Они вяло бродили по помещению, с трудом разлепляя глаза, и от них воняло немытыми телами. Лимпопо предложила посетить онсэн
[5] на заднем дворе. Все тут же согласились и позабыли о неисправностях – пусть их регистрацией займутся другие жители «Б и Б», – надели свои шлепперские рюкзаки и, спотыкаясь, пошли на задний двор таверны.

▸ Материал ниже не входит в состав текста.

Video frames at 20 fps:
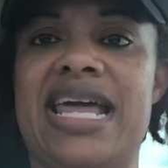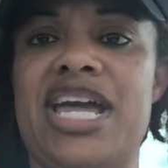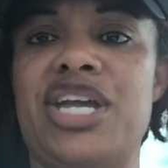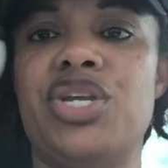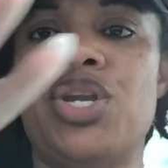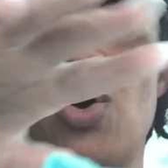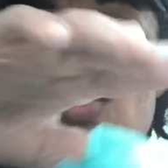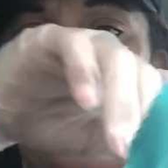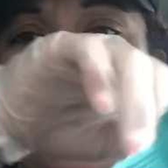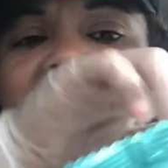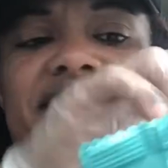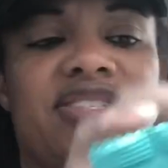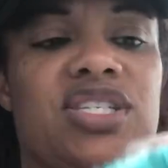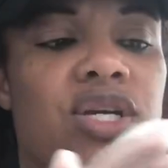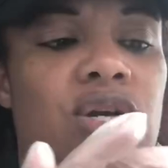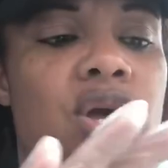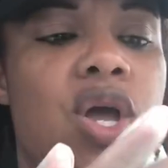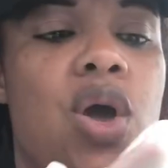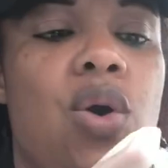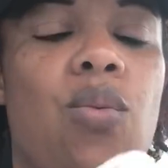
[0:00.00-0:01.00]
you don't have
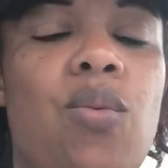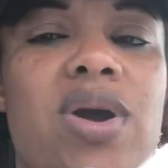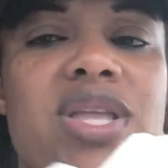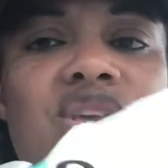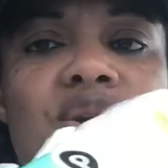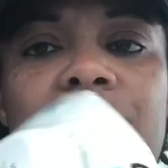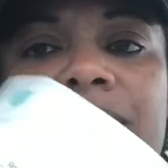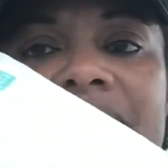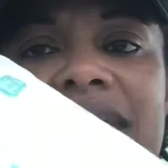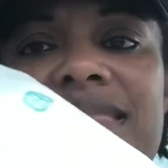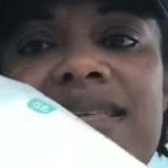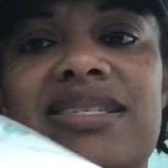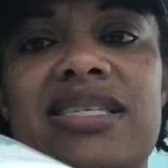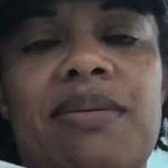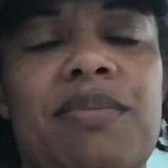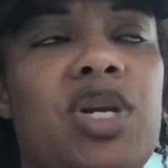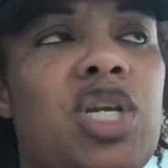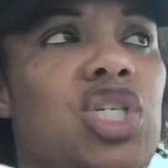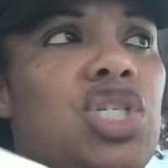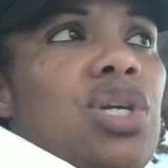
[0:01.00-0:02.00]
to, when you make this,
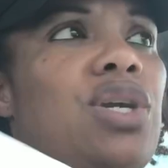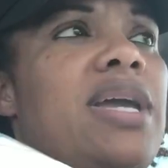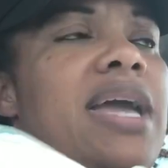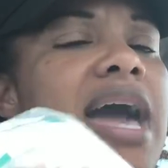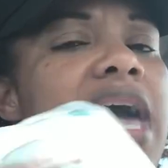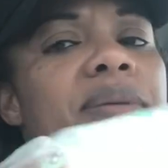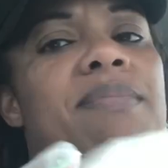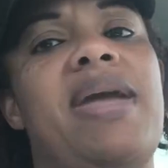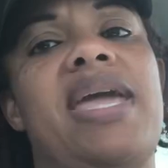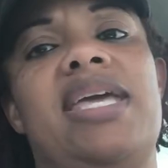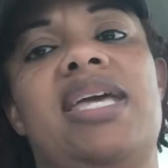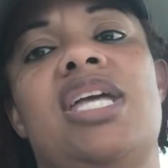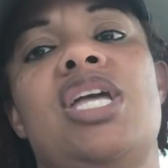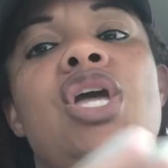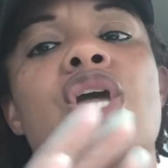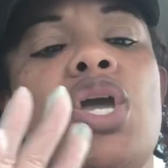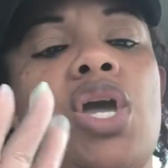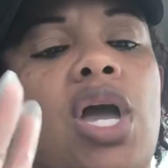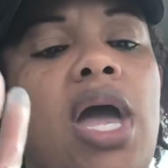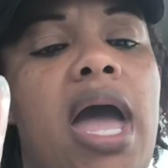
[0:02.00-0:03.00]
I'm going to show you how to make it.
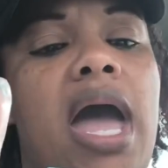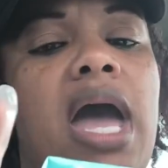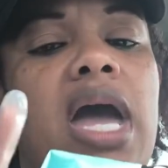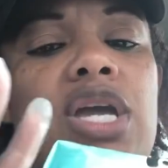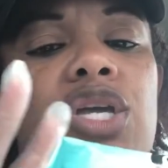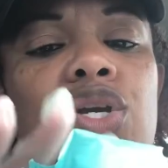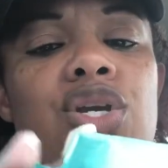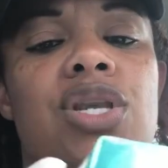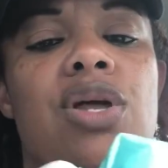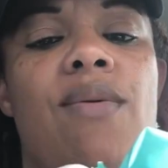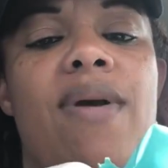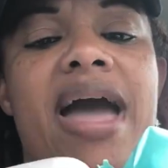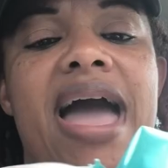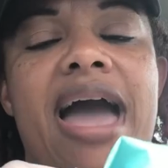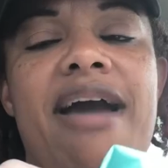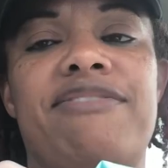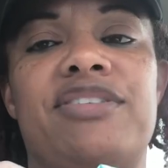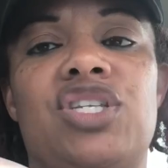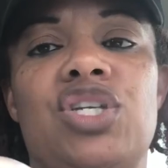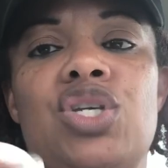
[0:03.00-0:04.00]
You don't
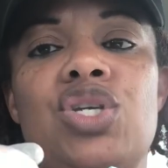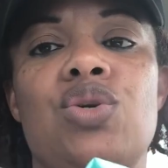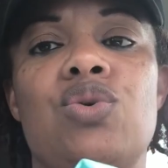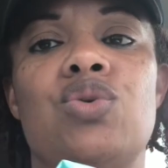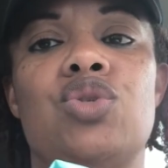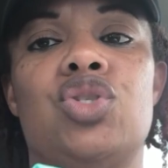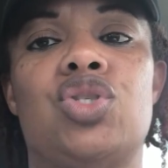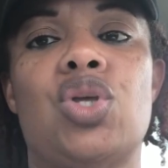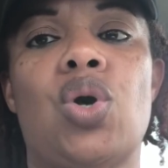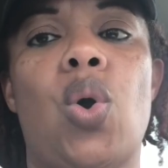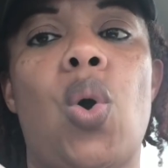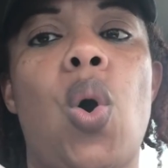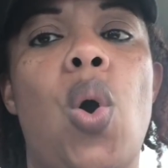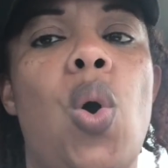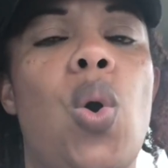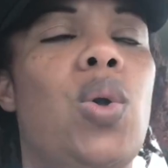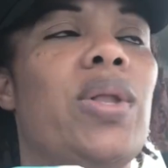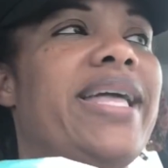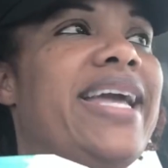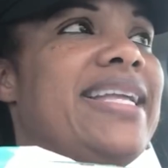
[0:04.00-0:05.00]
have to use the
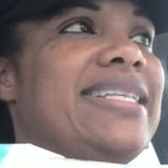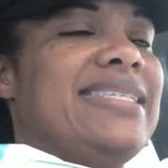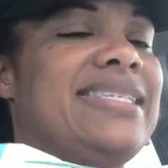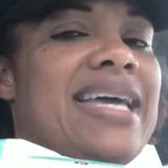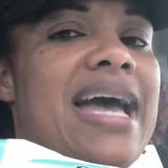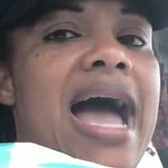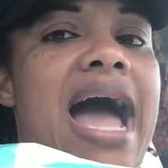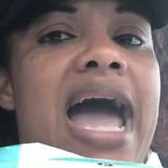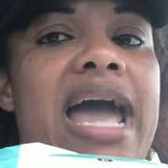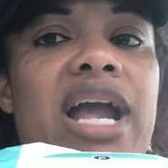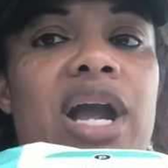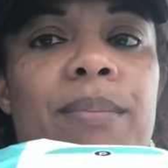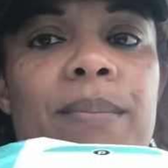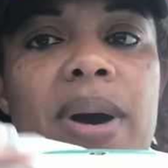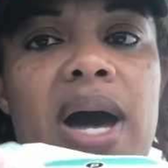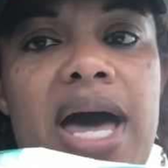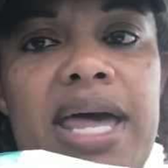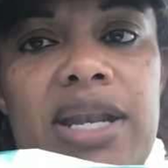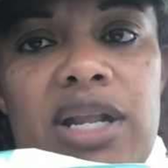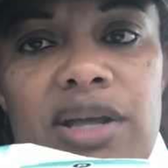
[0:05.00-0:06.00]
whole entire
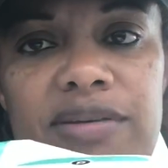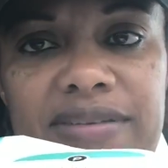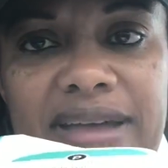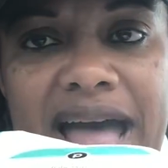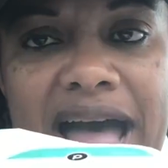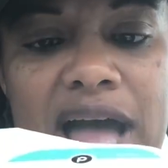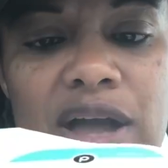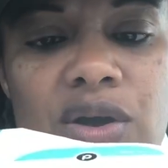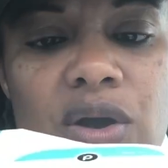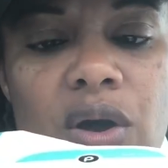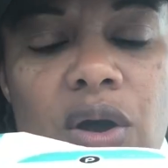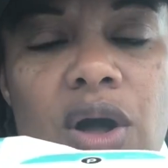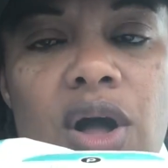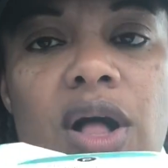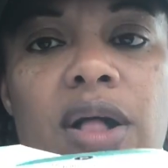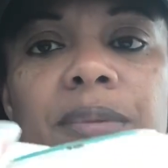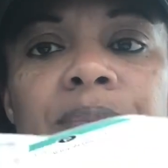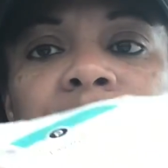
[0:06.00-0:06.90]
bottle of alcohol.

– Как это работает? – спросила девушка. – Дайте нам «Часто задаваемые вопросы» по этой вашей чудаковатой мыльной штуке. – Лимпопо подумала, что та просто пытается спрятаться за маской, а этот комментарий про «чудаковатую мыльную штуку» был признаком беспокойства от того, что ее сейчас затащат в какую-то ушельскую оргию.
– Это область совместного пребывания, однако не переживайте: у вас не будет никакого времени на удовлетворение сексуальных нужд. Ритуал на тридцать процентов ушельский, на семьдесят – японский. Достаточно официоза, чтобы каждый мог по-настоящему насладиться процедурами, и недостаточно, чтобы переживать о том, что вы сделаете что-то не так. Нужно просто помнить, что ванны предназначены для релаксации, а не для мытья.